Saved entries
=== Begin Enclosure ===
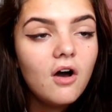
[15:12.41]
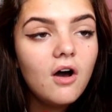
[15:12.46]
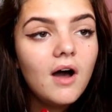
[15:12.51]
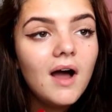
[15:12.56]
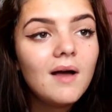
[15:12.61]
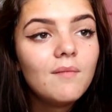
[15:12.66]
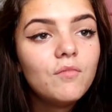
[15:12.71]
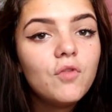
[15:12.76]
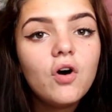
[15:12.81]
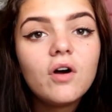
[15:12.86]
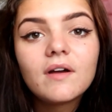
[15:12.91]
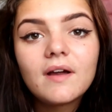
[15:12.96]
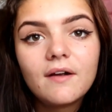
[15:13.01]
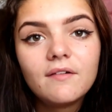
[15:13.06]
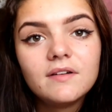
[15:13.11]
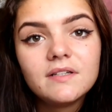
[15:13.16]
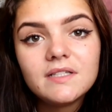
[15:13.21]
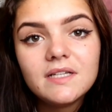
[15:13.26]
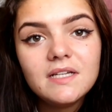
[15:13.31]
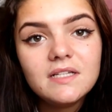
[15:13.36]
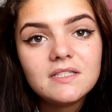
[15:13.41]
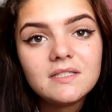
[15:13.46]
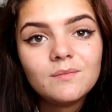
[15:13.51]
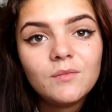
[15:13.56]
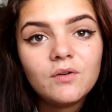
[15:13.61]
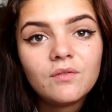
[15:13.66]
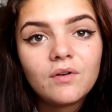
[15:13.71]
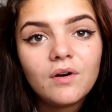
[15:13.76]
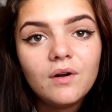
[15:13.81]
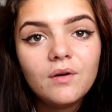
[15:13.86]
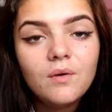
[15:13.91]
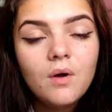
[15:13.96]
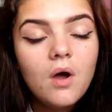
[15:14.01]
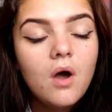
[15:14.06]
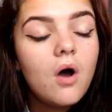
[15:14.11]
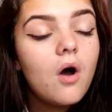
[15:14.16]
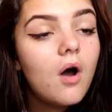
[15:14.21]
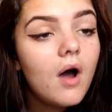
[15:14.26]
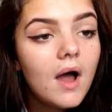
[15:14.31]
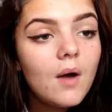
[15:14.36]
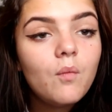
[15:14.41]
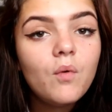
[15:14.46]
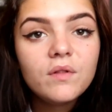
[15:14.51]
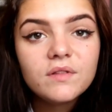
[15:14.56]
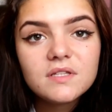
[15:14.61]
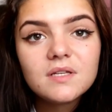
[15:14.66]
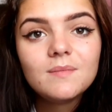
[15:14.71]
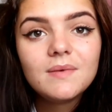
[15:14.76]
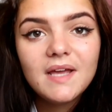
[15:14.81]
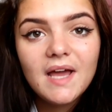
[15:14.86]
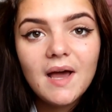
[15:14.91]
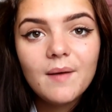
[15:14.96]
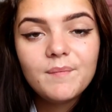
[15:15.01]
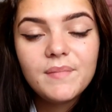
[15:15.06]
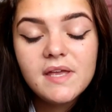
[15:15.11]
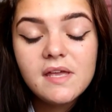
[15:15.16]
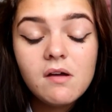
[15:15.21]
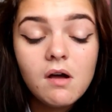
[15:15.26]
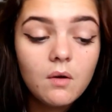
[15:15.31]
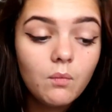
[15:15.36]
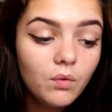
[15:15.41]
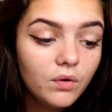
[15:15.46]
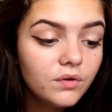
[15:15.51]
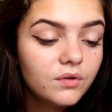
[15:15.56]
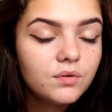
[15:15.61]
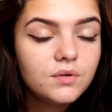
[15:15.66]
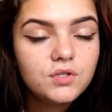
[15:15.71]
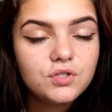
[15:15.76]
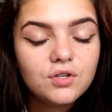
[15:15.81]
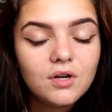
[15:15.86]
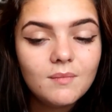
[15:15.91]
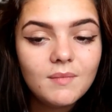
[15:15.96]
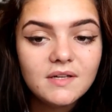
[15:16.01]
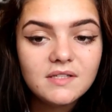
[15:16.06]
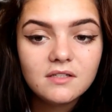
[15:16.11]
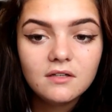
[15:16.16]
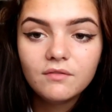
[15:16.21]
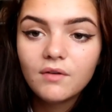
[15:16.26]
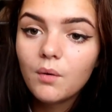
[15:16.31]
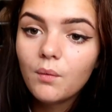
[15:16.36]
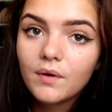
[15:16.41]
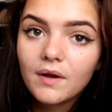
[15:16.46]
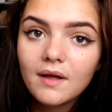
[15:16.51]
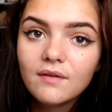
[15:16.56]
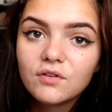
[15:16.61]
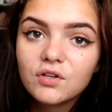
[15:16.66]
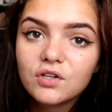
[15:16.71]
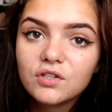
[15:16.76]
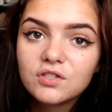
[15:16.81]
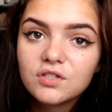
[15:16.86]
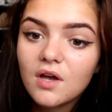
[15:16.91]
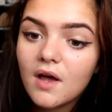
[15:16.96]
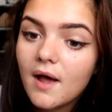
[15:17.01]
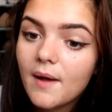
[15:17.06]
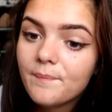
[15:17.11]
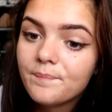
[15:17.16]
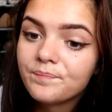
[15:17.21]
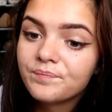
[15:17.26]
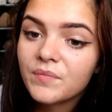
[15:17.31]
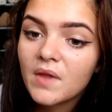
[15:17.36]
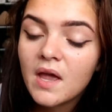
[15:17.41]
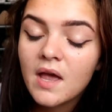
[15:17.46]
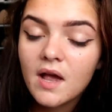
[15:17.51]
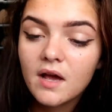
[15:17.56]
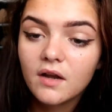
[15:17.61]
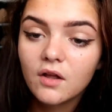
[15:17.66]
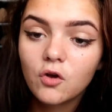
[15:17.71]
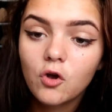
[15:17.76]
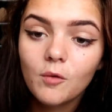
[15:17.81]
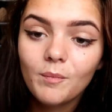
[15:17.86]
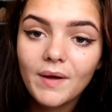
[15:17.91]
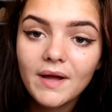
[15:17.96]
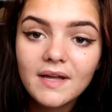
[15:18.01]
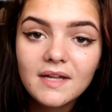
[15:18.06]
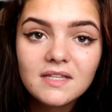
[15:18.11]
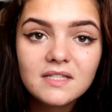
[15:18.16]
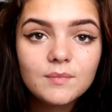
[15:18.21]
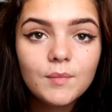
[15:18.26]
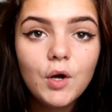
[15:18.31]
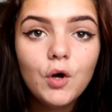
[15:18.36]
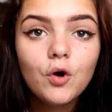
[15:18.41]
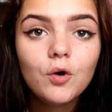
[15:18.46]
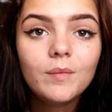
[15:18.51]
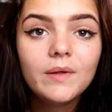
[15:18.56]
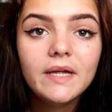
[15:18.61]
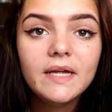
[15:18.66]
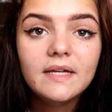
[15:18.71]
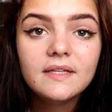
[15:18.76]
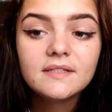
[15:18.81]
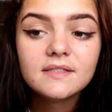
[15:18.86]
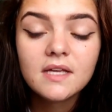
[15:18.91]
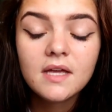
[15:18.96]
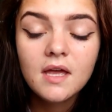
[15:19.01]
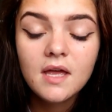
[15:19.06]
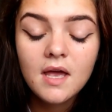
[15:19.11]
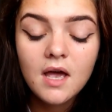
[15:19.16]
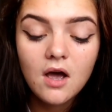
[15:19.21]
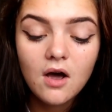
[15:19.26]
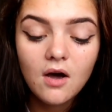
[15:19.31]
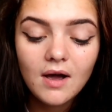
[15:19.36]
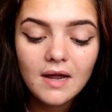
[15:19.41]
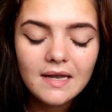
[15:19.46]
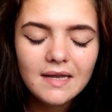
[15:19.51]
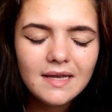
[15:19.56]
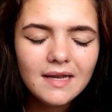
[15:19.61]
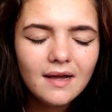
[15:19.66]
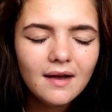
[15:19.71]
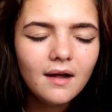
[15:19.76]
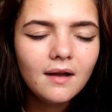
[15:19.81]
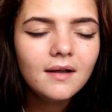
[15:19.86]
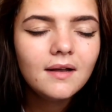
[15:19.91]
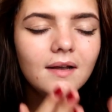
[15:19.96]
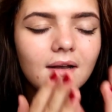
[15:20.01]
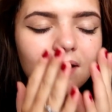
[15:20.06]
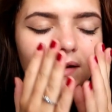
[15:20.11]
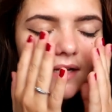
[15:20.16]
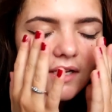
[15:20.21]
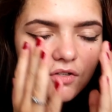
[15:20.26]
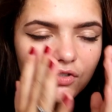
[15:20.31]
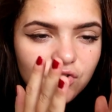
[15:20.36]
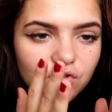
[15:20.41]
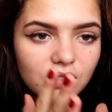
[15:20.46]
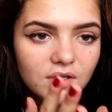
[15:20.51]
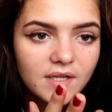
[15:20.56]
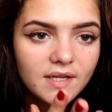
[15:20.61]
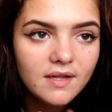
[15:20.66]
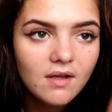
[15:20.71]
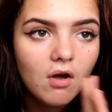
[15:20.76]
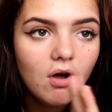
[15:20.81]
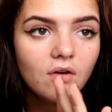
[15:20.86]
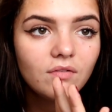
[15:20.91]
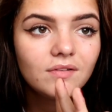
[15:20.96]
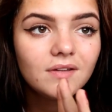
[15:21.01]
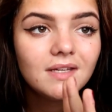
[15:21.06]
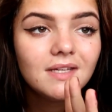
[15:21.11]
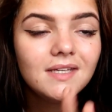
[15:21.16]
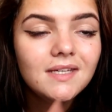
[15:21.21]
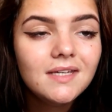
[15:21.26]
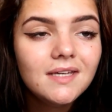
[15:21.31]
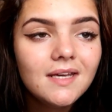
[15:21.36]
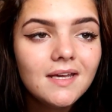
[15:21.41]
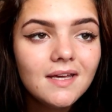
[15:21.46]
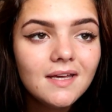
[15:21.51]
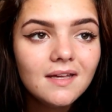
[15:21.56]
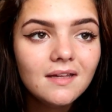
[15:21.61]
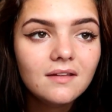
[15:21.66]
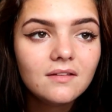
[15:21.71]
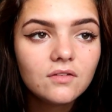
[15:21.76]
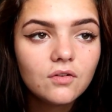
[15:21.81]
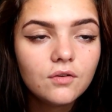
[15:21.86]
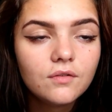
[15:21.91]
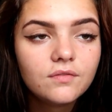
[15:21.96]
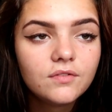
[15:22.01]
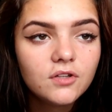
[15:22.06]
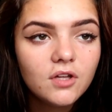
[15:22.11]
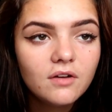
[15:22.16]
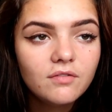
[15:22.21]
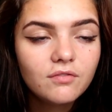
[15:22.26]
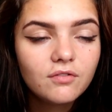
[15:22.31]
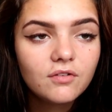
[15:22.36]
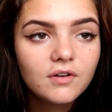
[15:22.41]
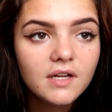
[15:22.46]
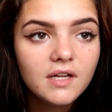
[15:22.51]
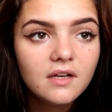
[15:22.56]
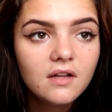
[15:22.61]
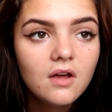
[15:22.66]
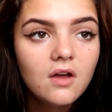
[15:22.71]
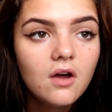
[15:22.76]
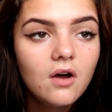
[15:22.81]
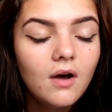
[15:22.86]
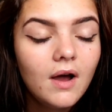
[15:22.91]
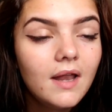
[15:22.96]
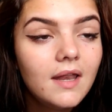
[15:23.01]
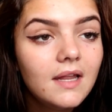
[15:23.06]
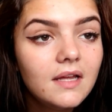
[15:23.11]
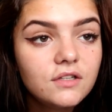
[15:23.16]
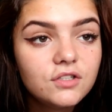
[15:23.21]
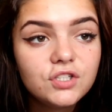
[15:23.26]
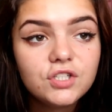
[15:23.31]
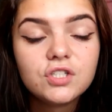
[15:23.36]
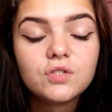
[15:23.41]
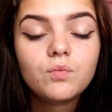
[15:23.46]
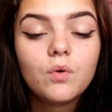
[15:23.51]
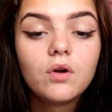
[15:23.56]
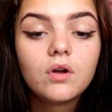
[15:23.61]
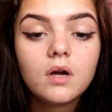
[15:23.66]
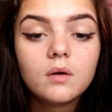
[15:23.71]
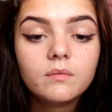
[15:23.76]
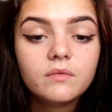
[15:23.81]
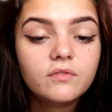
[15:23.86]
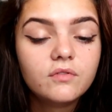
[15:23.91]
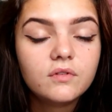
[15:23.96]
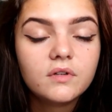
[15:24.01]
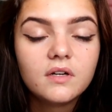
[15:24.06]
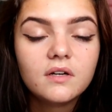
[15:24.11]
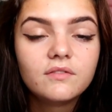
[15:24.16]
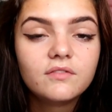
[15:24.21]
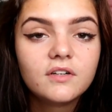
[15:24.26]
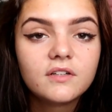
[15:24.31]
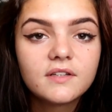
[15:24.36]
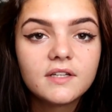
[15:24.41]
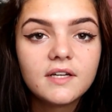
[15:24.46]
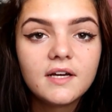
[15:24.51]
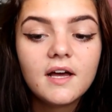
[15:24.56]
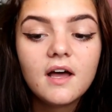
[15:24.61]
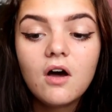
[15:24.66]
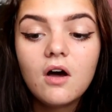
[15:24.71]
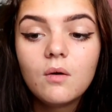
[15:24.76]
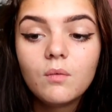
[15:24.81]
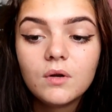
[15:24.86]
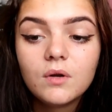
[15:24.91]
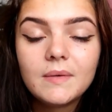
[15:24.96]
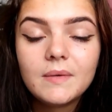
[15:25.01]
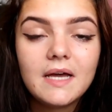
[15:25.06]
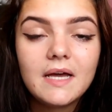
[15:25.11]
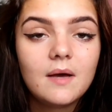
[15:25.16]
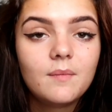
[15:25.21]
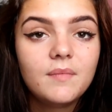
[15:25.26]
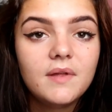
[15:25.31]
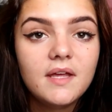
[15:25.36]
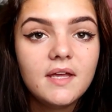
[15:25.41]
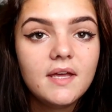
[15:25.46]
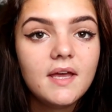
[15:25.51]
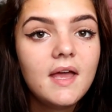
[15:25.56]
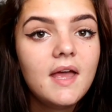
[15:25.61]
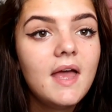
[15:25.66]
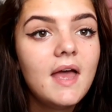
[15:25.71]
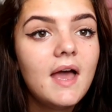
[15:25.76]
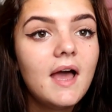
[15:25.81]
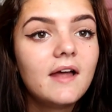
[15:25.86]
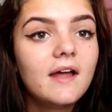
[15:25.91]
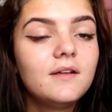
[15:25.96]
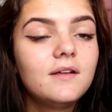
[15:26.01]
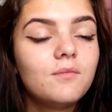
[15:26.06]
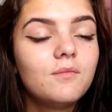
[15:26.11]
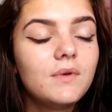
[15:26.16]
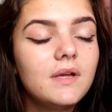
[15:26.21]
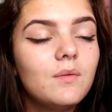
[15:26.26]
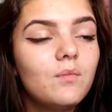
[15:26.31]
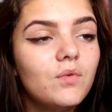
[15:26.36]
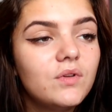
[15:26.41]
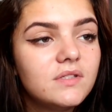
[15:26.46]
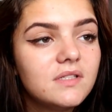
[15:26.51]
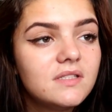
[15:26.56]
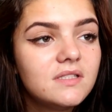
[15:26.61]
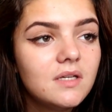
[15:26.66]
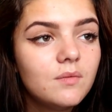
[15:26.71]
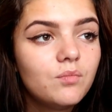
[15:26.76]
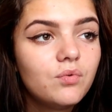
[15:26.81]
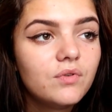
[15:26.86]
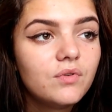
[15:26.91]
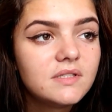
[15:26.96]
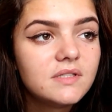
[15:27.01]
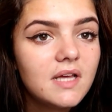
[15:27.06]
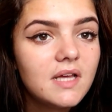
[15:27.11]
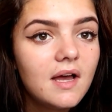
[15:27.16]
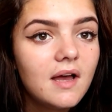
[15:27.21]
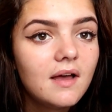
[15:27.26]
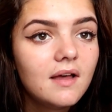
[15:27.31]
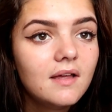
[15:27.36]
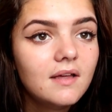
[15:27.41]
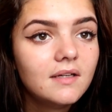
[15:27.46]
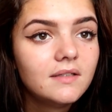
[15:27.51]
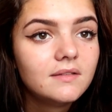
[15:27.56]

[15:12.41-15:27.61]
I'm not guaranteed tomorrow. I want to be happy. I want to enjoy myself. I want to have a good time. And I got back into my hobbies. I literally, after years of suffering, I literally just woke up and thought, no, fuck that. I want to be happy. And it was as simple as that.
=== End Enclosure ===
» Exercise: Your reply is the full set of entries reproduced exactly, with images omitted.

» Result of this task:
[15:12.41]
[15:12.46]
[15:12.51]
[15:12.56]
[15:12.61]
[15:12.66]
[15:12.71]
[15:12.76]
[15:12.81]
[15:12.86]
[15:12.91]
[15:12.96]
[15:13.01]
[15:13.06]
[15:13.11]
[15:13.16]
[15:13.21]
[15:13.26]
[15:13.31]
[15:13.36]
[15:13.41]
[15:13.46]
[15:13.51]
[15:13.56]
[15:13.61]
[15:13.66]
[15:13.71]
[15:13.76]
[15:13.81]
[15:13.86]
[15:13.91]
[15:13.96]
[15:14.01]
[15:14.06]
[15:14.11]
[15:14.16]
[15:14.21]
[15:14.26]
[15:14.31]
[15:14.36]
[15:14.41]
[15:14.46]
[15:14.51]
[15:14.56]
[15:14.61]
[15:14.66]
[15:14.71]
[15:14.76]
[15:14.81]
[15:14.86]
[15:14.91]
[15:14.96]
[15:15.01]
[15:15.06]
[15:15.11]
[15:15.16]
[15:15.21]
[15:15.26]
[15:15.31]
[15:15.36]
[15:15.41]
[15:15.46]
[15:15.51]
[15:15.56]
[15:15.61]
[15:15.66]
[15:15.71]
[15:15.76]
[15:15.81]
[15:15.86]
[15:15.91]
[15:15.96]
[15:16.01]
[15:16.06]
[15:16.11]
[15:16.16]
[15:16.21]
[15:16.26]
[15:16.31]
[15:16.36]
[15:16.41]
[15:16.46]
[15:16.51]
[15:16.56]
[15:16.61]
[15:16.66]
[15:16.71]
[15:16.76]
[15:16.81]
[15:16.86]
[15:16.91]
[15:16.96]
[15:17.01]
[15:17.06]
[15:17.11]
[15:17.16]
[15:17.21]
[15:17.26]
[15:17.31]
[15:17.36]
[15:17.41]
[15:17.46]
[15:17.51]
[15:17.56]
[15:17.61]
[15:17.66]
[15:17.71]
[15:17.76]
[15:17.81]
[15:17.86]
[15:17.91]
[15:17.96]
[15:18.01]
[15:18.06]
[15:18.11]
[15:18.16]
[15:18.21]
[15:18.26]
[15:18.31]
[15:18.36]
[15:18.41]
[15:18.46]
[15:18.51]
[15:18.56]
[15:18.61]
[15:18.66]
[15:18.71]
[15:18.76]
[15:18.81]
[15:18.86]
[15:18.91]
[15:18.96]
[15:19.01]
[15:19.06]
[15:19.11]
[15:19.16]
[15:19.21]
[15:19.26]
[15:19.31]
[15:19.36]
[15:19.41]
[15:19.46]
[15:19.51]
[15:19.56]
[15:19.61]
[15:19.66]
[15:19.71]
[15:19.76]
[15:19.81]
[15:19.86]
[15:19.91]
[15:19.96]
[15:20.01]
[15:20.06]
[15:20.11]
[15:20.16]
[15:20.21]
[15:20.26]
[15:20.31]
[15:20.36]
[15:20.41]
[15:20.46]
[15:20.51]
[15:20.56]
[15:20.61]
[15:20.66]
[15:20.71]
[15:20.76]
[15:20.81]
[15:20.86]
[15:20.91]
[15:20.96]
[15:21.01]
[15:21.06]
[15:21.11]
[15:21.16]
[15:21.21]
[15:21.26]
[15:21.31]
[15:21.36]
[15:21.41]
[15:21.46]
[15:21.51]
[15:21.56]
[15:21.61]
[15:21.66]
[15:21.71]
[15:21.76]
[15:21.81]
[15:21.86]
[15:21.91]
[15:21.96]
[15:22.01]
[15:22.06]
[15:22.11]
[15:22.16]
[15:22.21]
[15:22.26]
[15:22.31]
[15:22.36]
[15:22.41]
[15:22.46]
[15:22.51]
[15:22.56]
[15:22.61]
[15:22.66]
[15:22.71]
[15:22.76]
[15:22.81]
[15:22.86]
[15:22.91]
[15:22.96]
[15:23.01]
[15:23.06]
[15:23.11]
[15:23.16]
[15:23.21]
[15:23.26]
[15:23.31]
[15:23.36]
[15:23.41]
[15:23.46]
[15:23.51]
[15:23.56]
[15:23.61]
[15:23.66]
[15:23.71]
[15:23.76]
[15:23.81]
[15:23.86]
[15:23.91]
[15:23.96]
[15:24.01]
[15:24.06]
[15:24.11]
[15:24.16]
[15:24.21]
[15:24.26]
[15:24.31]
[15:24.36]
[15:24.41]
[15:24.46]
[15:24.51]
[15:24.56]
[15:24.61]
[15:24.66]
[15:24.71]
[15:24.76]
[15:24.81]
[15:24.86]
[15:24.91]
[15:24.96]
[15:25.01]
[15:25.06]
[15:25.11]
[15:25.16]
[15:25.21]
[15:25.26]
[15:25.31]
[15:25.36]
[15:25.41]
[15:25.46]
[15:25.51]
[15:25.56]
[15:25.61]
[15:25.66]
[15:25.71]
[15:25.76]
[15:25.81]
[15:25.86]
[15:25.91]
[15:25.96]
[15:26.01]
[15:26.06]
[15:26.11]
[15:26.16]
[15:26.21]
[15:26.26]
[15:26.31]
[15:26.36]
[15:26.41]
[15:26.46]
[15:26.51]
[15:26.56]
[15:26.61]
[15:26.66]
[15:26.71]
[15:26.76]
[15:26.81]
[15:26.86]
[15:26.91]
[15:26.96]
[15:27.01]
[15:27.06]
[15:27.11]
[15:27.16]
[15:27.21]
[15:27.26]
[15:27.31]
[15:27.36]
[15:27.41]
[15:27.46]
[15:27.51]
[15:27.56]

[15:12.41-15:27.61]
I'm not guaranteed tomorrow. I want to be happy. I want to enjoy myself. I want to have a good time. And I got back into my hobbies. I literally, after years of suffering, I literally just woke up and thought, no, fuck that. I want to be happy. And it was as simple as that.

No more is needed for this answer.